• [Data to examine]:
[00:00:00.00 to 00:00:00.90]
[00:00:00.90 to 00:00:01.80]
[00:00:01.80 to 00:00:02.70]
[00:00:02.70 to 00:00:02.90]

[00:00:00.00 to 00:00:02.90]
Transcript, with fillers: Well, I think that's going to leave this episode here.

==

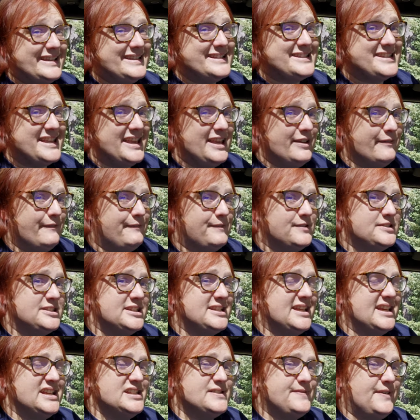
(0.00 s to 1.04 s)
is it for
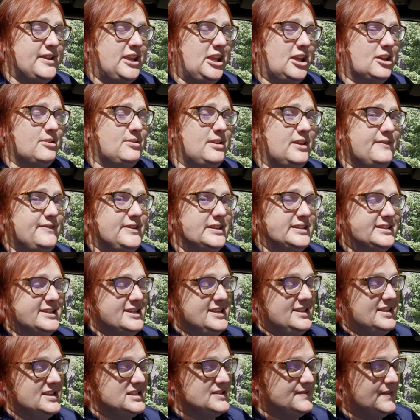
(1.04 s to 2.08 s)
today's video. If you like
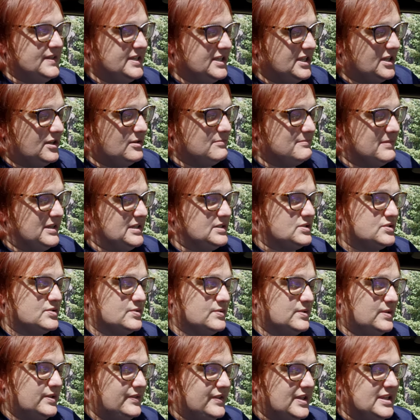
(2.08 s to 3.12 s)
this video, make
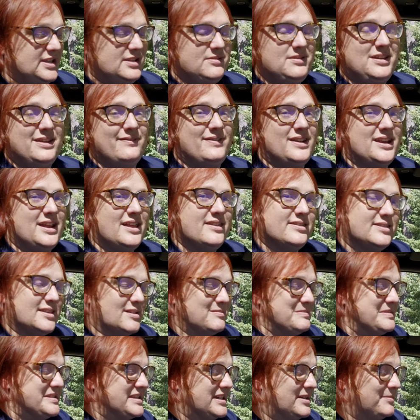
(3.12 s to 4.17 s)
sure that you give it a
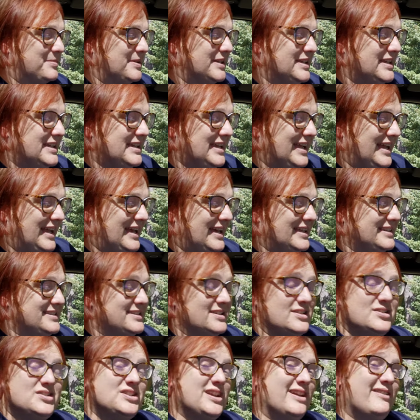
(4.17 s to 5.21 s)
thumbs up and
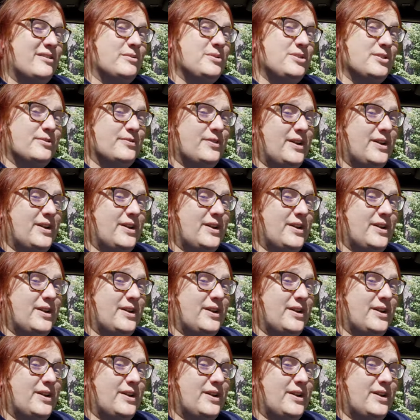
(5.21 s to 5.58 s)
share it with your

...

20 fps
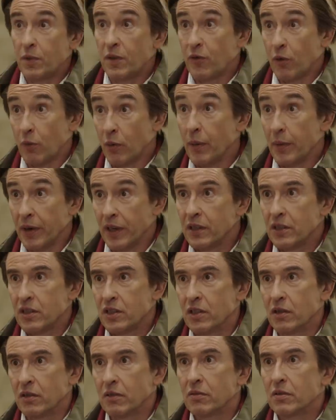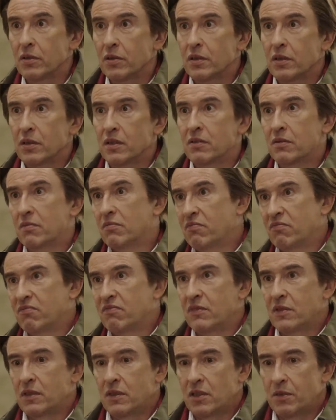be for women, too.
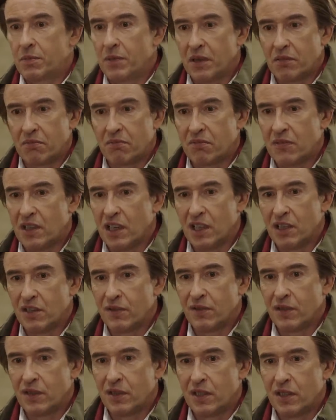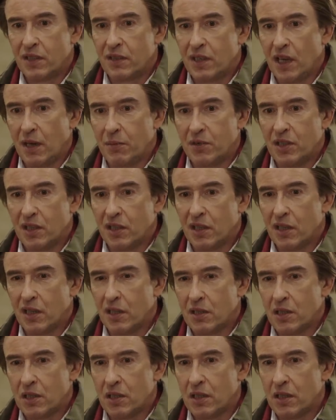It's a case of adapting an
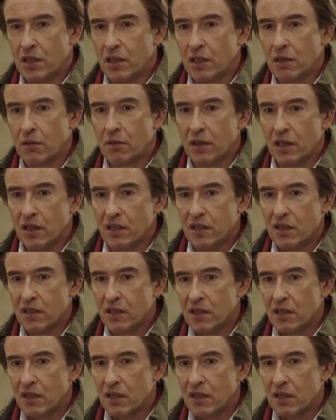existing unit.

• [Exercise objective]:
Nothing but the lines above from the one containing "[00:00:00.90 to 00:00:01.80]" through the one containing "Transcript, with fillers: Well, I" should appear in the answer, each repeated exactly.

• [Problem solution]:
[00:00:00.90 to 00:00:01.80]
[00:00:01.80 to 00:00:02.70]
[00:00:02.70 to 00:00:02.90]

[00:00:00.00 to 00:00:02.90]
Transcript, with fillers: Well, I think that's going to leave this episode here.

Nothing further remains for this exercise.